Overview

Surgical Treatment of Peri-implantitis With and Without Systemically Adjunctive Antibiotics

Status:
Recruiting

Trial end date:
2021-10-01

Target enrollment:
0

Participant gender:
All

Summary

The purpose of this study is to investigate if the use of systemic adjunctive antibiotics in the treatment of periimplantitis is needed.

Phase:

Phase 4

Accepts Healthy Volunteers?

Details

Lead Sponsor:

Margareta Hultin

Treatments:

Amoxicillin
Anti-Bacterial Agents
Antibiotics, Antitubercular
Metronidazole
Penicillin V

Criteria

Inclusion Criteria:

1. Male or female ≥18-65 year

2. Patients who has been referred by a general dentist to a specialist clinic in
periodontology for treatment of peri-implantitis.

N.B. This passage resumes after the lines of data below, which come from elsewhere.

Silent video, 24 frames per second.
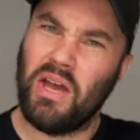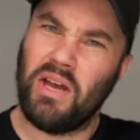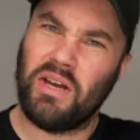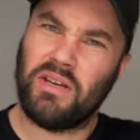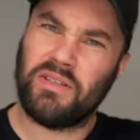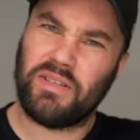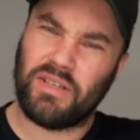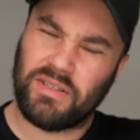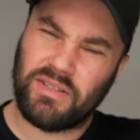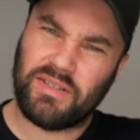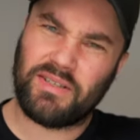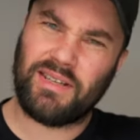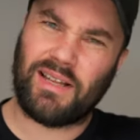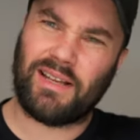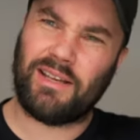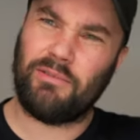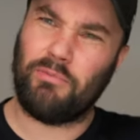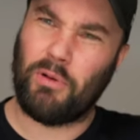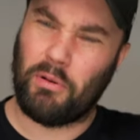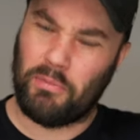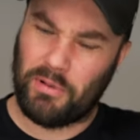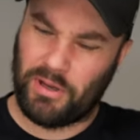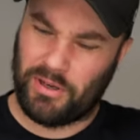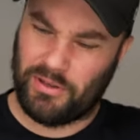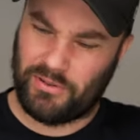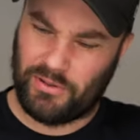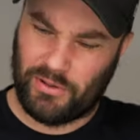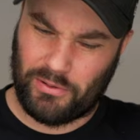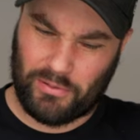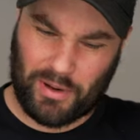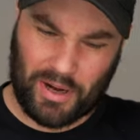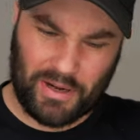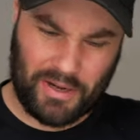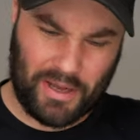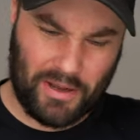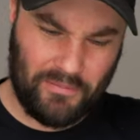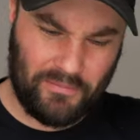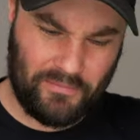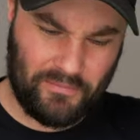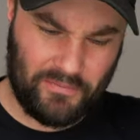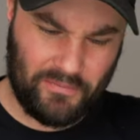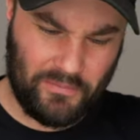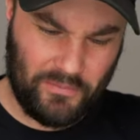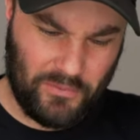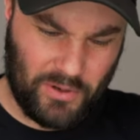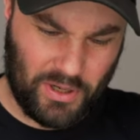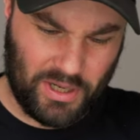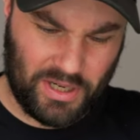So that's exactly what we're gonna do right now.
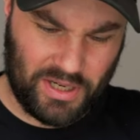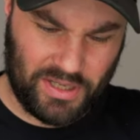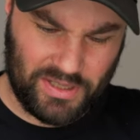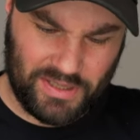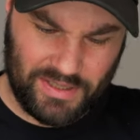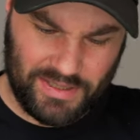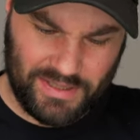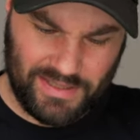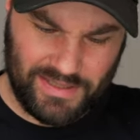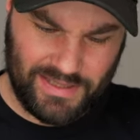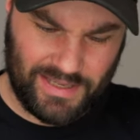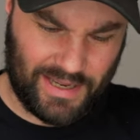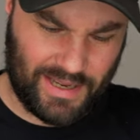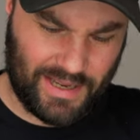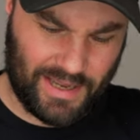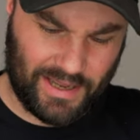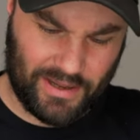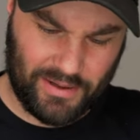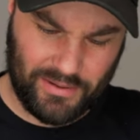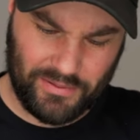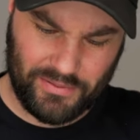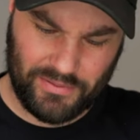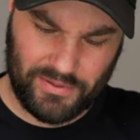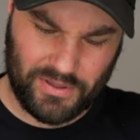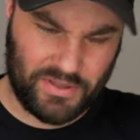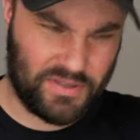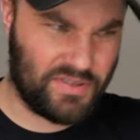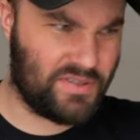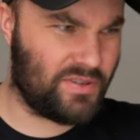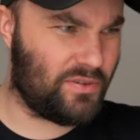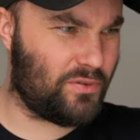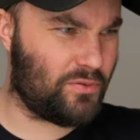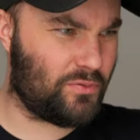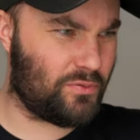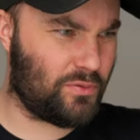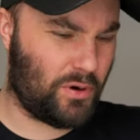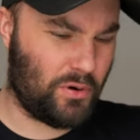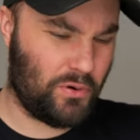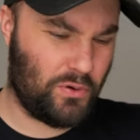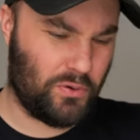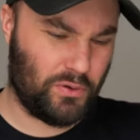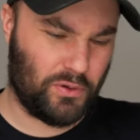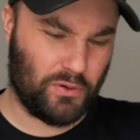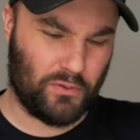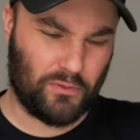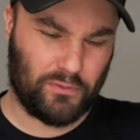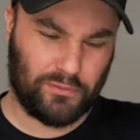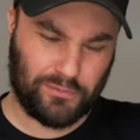We're gonna take out this
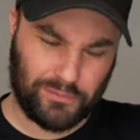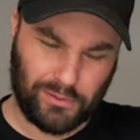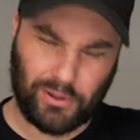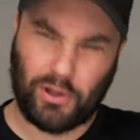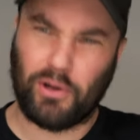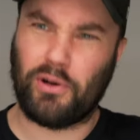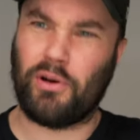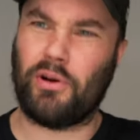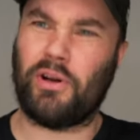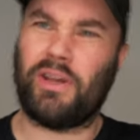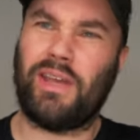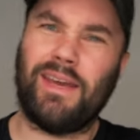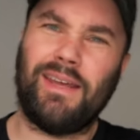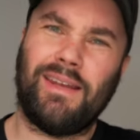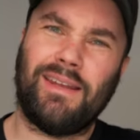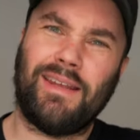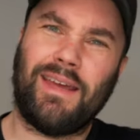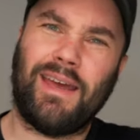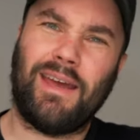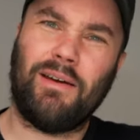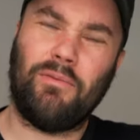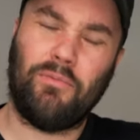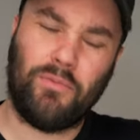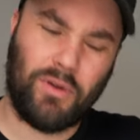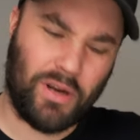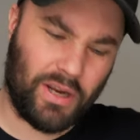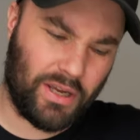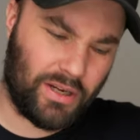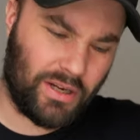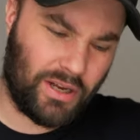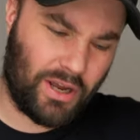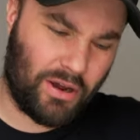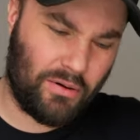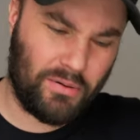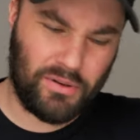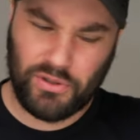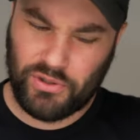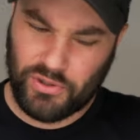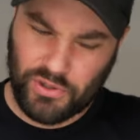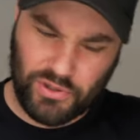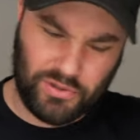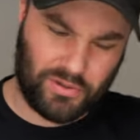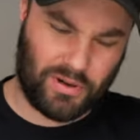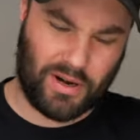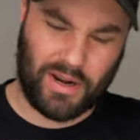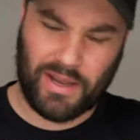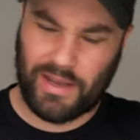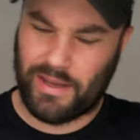Rode Vlogger kit and we're gonna go and
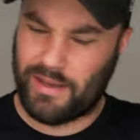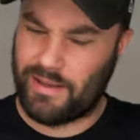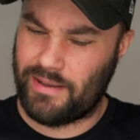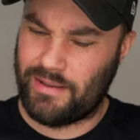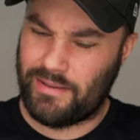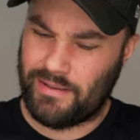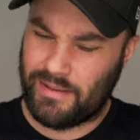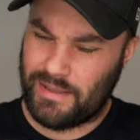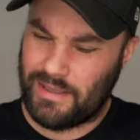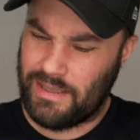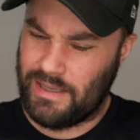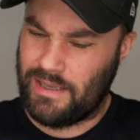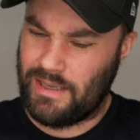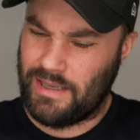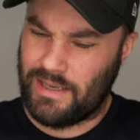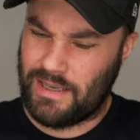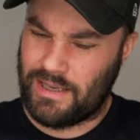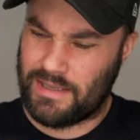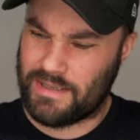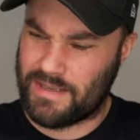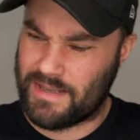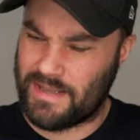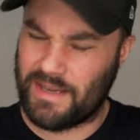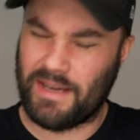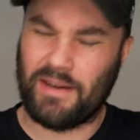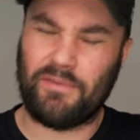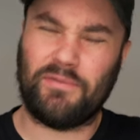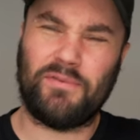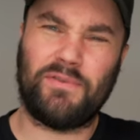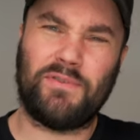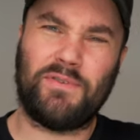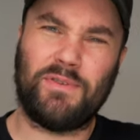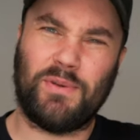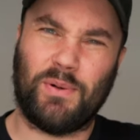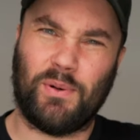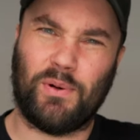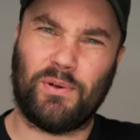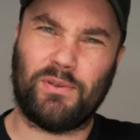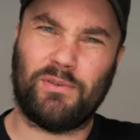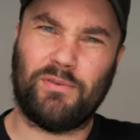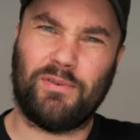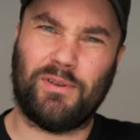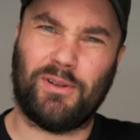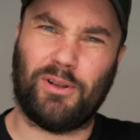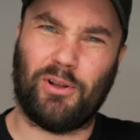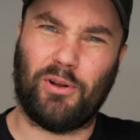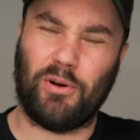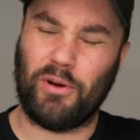try it because I think I've talked
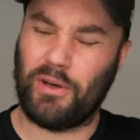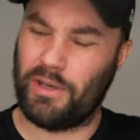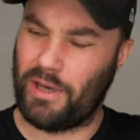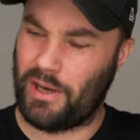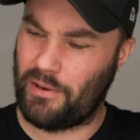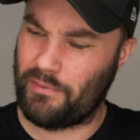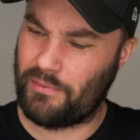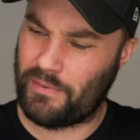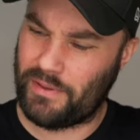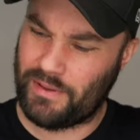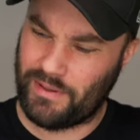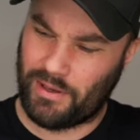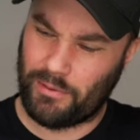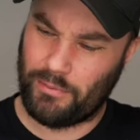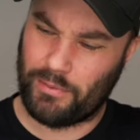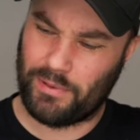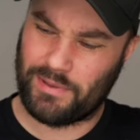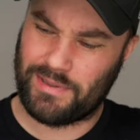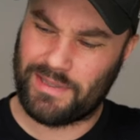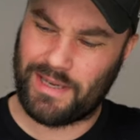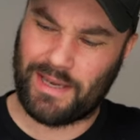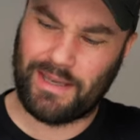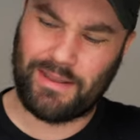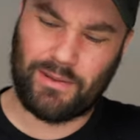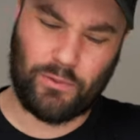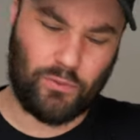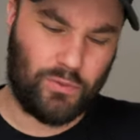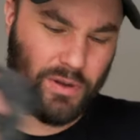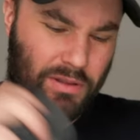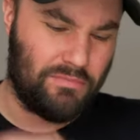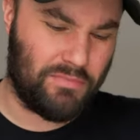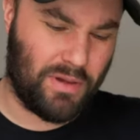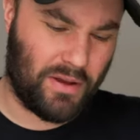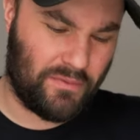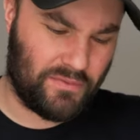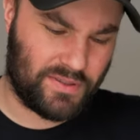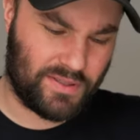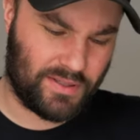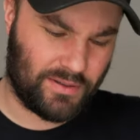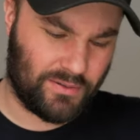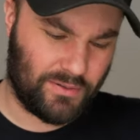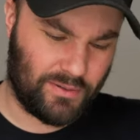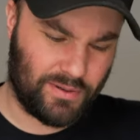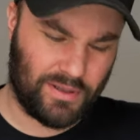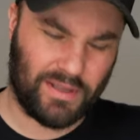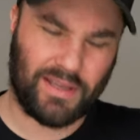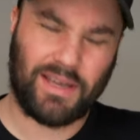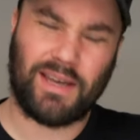for long enough and I will take the wind muff
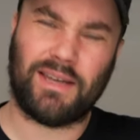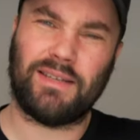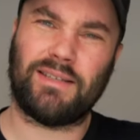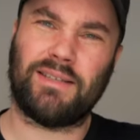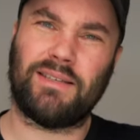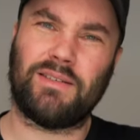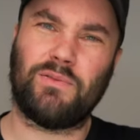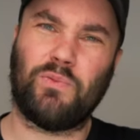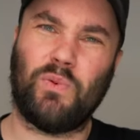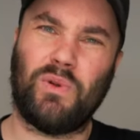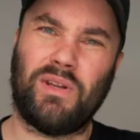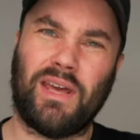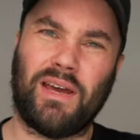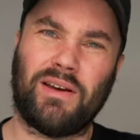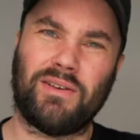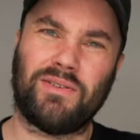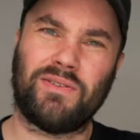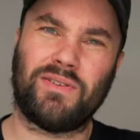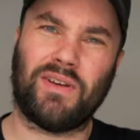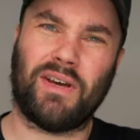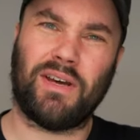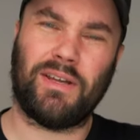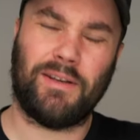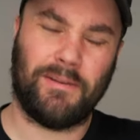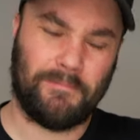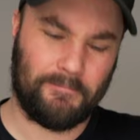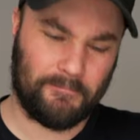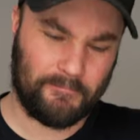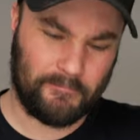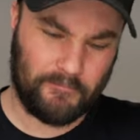so in case it's windy outside.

3. Having sign of peri-implantitis around at least one osseointegrated dental implant
that has been in function for ≥ one year

4. Peri-implantitis is diagnosed when; PPD of ≥ 6mm can be found at a dental implant in
association with BOP and/or suppuration together with the loss of marginal alveolar
bone of more than 2 mm detected on intraoral radiographs (giving radiographic exposure
of at least ≥ 3 fixture threads).

5. Partially or completely edentulous subjects with healthy or treated periodontal
conditions enrolled in a regular supportive program.

6. Full-Mouth Plaque Score (FMPS) ≤ 25

7. Signed informed consent

Exclusion Criteria:

1. Known allergy to amoxicillin, penicillin (PcV), metronidazole or betalactamic

2. Contraindication for dental surgical treatment (i.e. immunocompromised, uncontrolled
DM (B-GHb-A1C 8-9 %, 64-75 mmol/mol), osteoporosis, I.V bisphosphonate treatment due
to malignancy, pregnant and lactating women).

3. Incapability to perform basal oral hygiene measures due to physical or mental
disorders.

4. Received systemic antimicrobial therapy in the past three months.

5. Currently on allopurinol, digoxin, disulfiram, lithium, busulfan, 5-fluorouracil,
methotrexate, phenytoin, cyclosporine and warfarin.

6. Known severe chronic peripheral or central disease of the nervous system

7. Known alcohol abuse

8. Known hepatic encephalopathy

9. Known lactose intolerance, galactose intolerance

10. Untreated periodontal condition.

11. Implant showing sign of mobility.

12. Implants with bone loss exceeding 2/3 of the length of the implant or implants with
bone loss beyond any transverse openings in hollow implants.

13. Any medical condition or on any concomitant medication that, in the opinion of the
investigator, might interfere with the evaluation of the study objectives or
jeopardize patient safety

Patients with xerostomia or having slow bowel motion will be excluded from the group of
patients providing salivary and fecal samples.